Collected data:
○ ○ ○ ○ ○ ○ ○
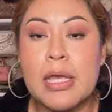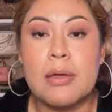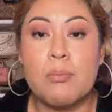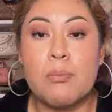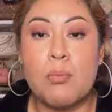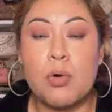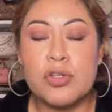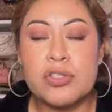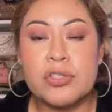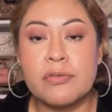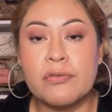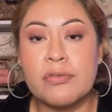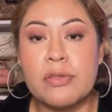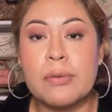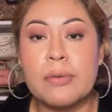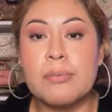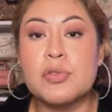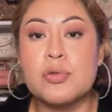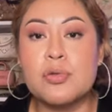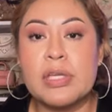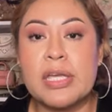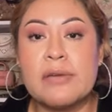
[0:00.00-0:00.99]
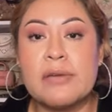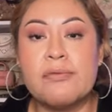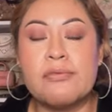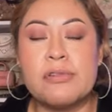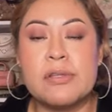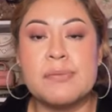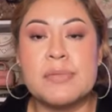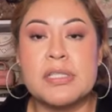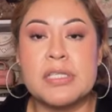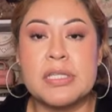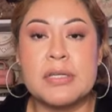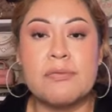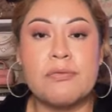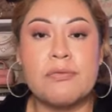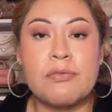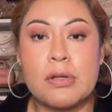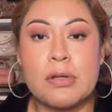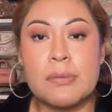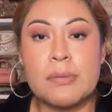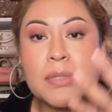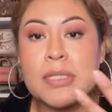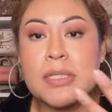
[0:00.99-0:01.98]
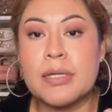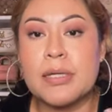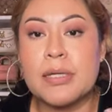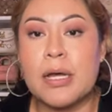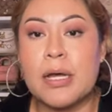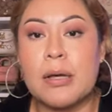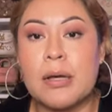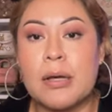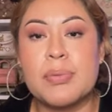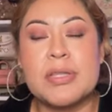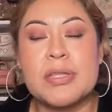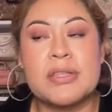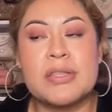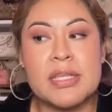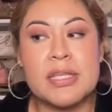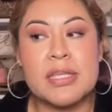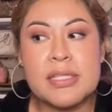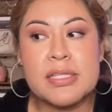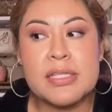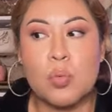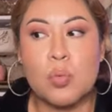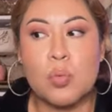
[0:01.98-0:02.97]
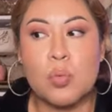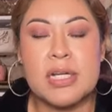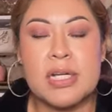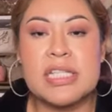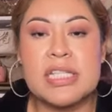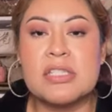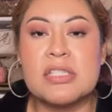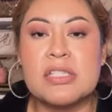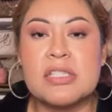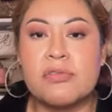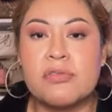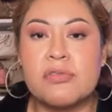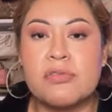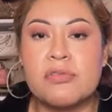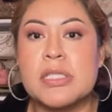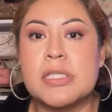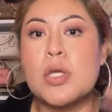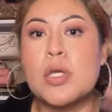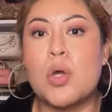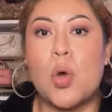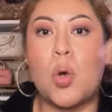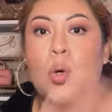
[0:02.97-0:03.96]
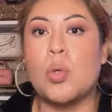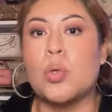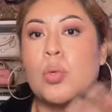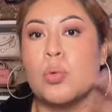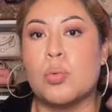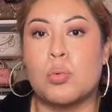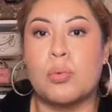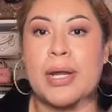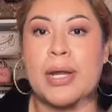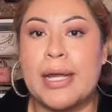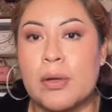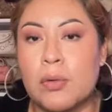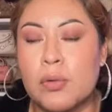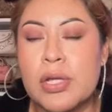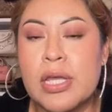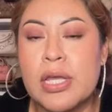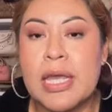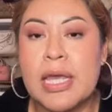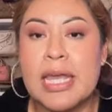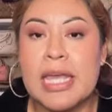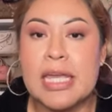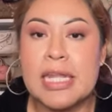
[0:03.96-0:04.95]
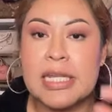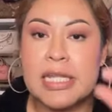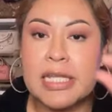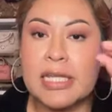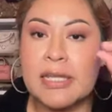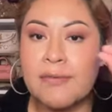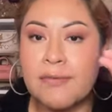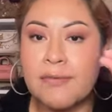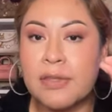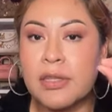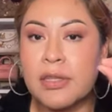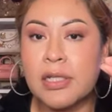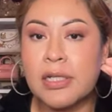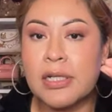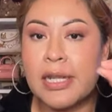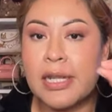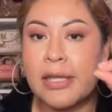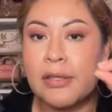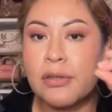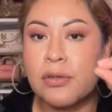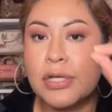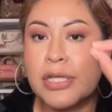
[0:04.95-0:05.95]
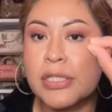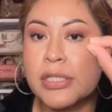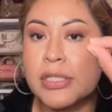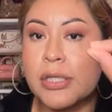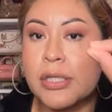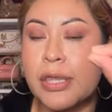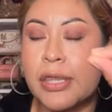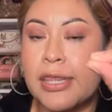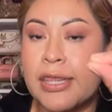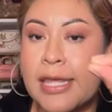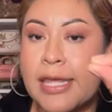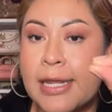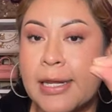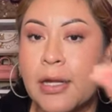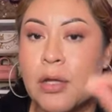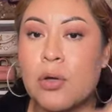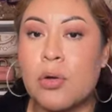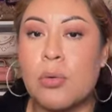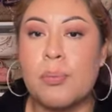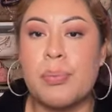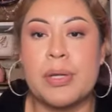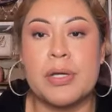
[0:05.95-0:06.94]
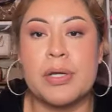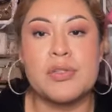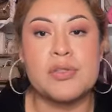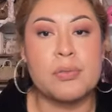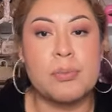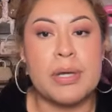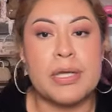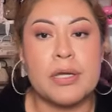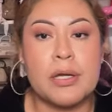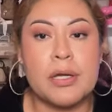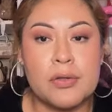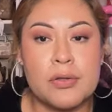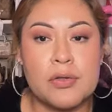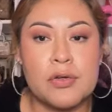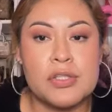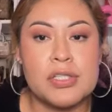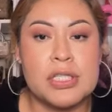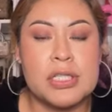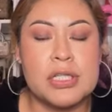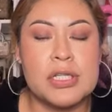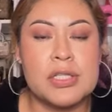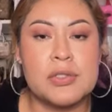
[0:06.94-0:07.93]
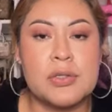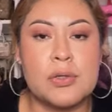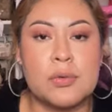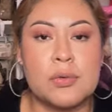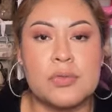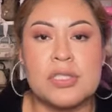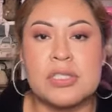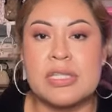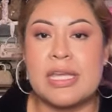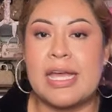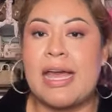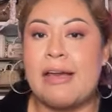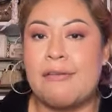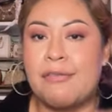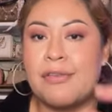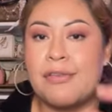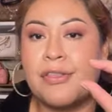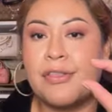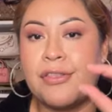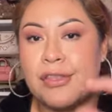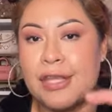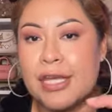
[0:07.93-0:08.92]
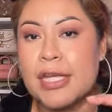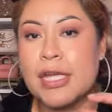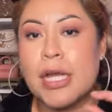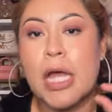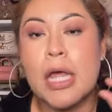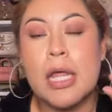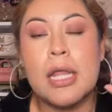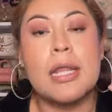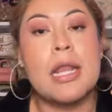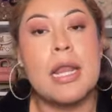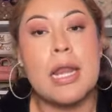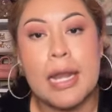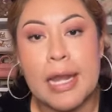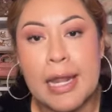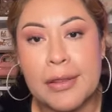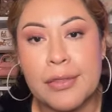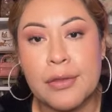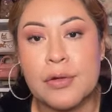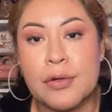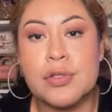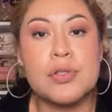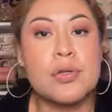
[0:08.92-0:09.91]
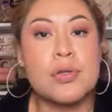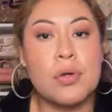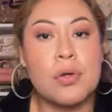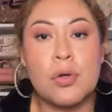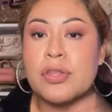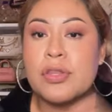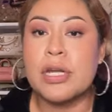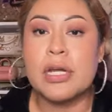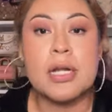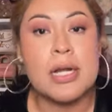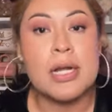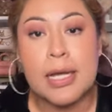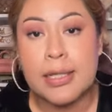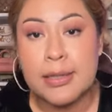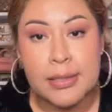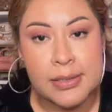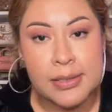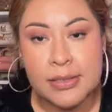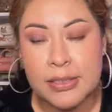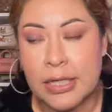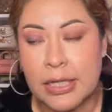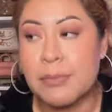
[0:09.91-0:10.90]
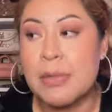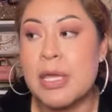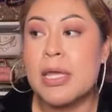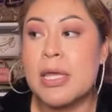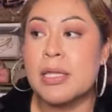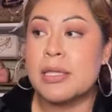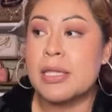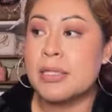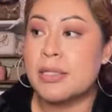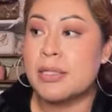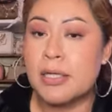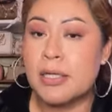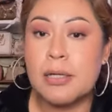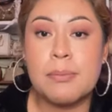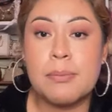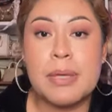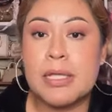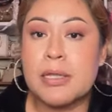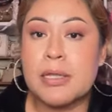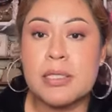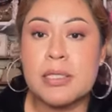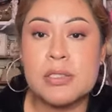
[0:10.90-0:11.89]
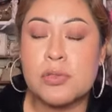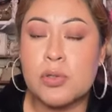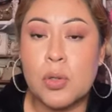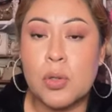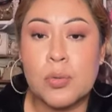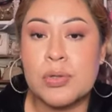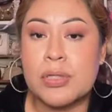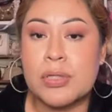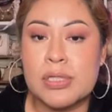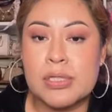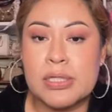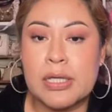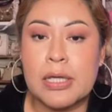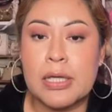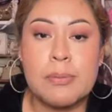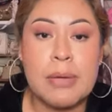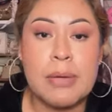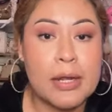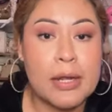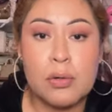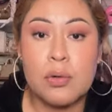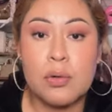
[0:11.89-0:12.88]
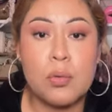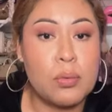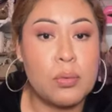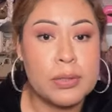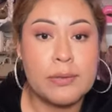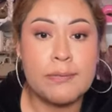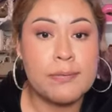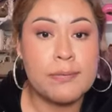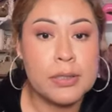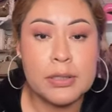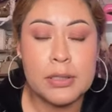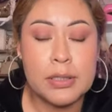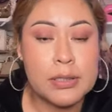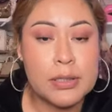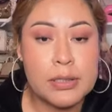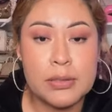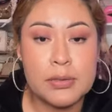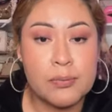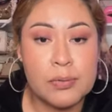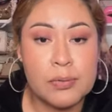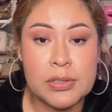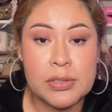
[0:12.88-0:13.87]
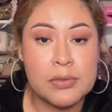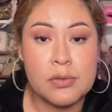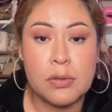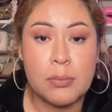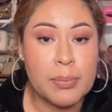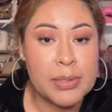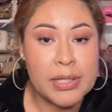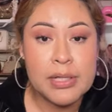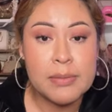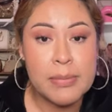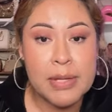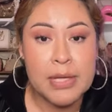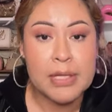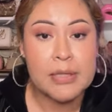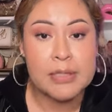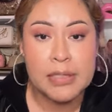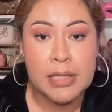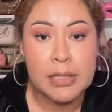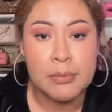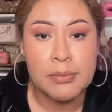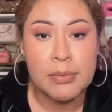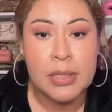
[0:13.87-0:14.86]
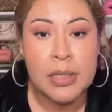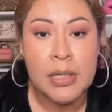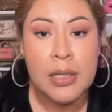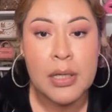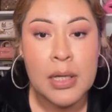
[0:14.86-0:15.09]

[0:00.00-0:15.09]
most of them do get flimsy from the top but this one is flimsy all around and even the leather is thin compared to my other city totes that have a thick leather. So no, they're not the same. They didn't make this tote the same. I don't know what the fuck they did with this tote, but they didn't make it the same.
○ ○ ○ ○ ○ ○ ○
TASK PROMPT: Copy every record exactly, but skip the pictures.

OUTPUT:
[0:00.00-0:00.99]
[0:00.99-0:01.98]
[0:01.98-0:02.97]
[0:02.97-0:03.96]
[0:03.96-0:04.95]
[0:04.95-0:05.95]
[0:05.95-0:06.94]
[0:06.94-0:07.93]
[0:07.93-0:08.92]
[0:08.92-0:09.91]
[0:09.91-0:10.90]
[0:10.90-0:11.89]
[0:11.89-0:12.88]
[0:12.88-0:13.87]
[0:13.87-0:14.86]
[0:14.86-0:15.09]

[0:00.00-0:15.09]
most of them do get flimsy from the top but this one is flimsy all around and even the leather is thin compared to my other city totes that have a thick leather. So no, they're not the same. They didn't make this tote the same. I don't know what the fuck they did with this tote, but they didn't make it the same.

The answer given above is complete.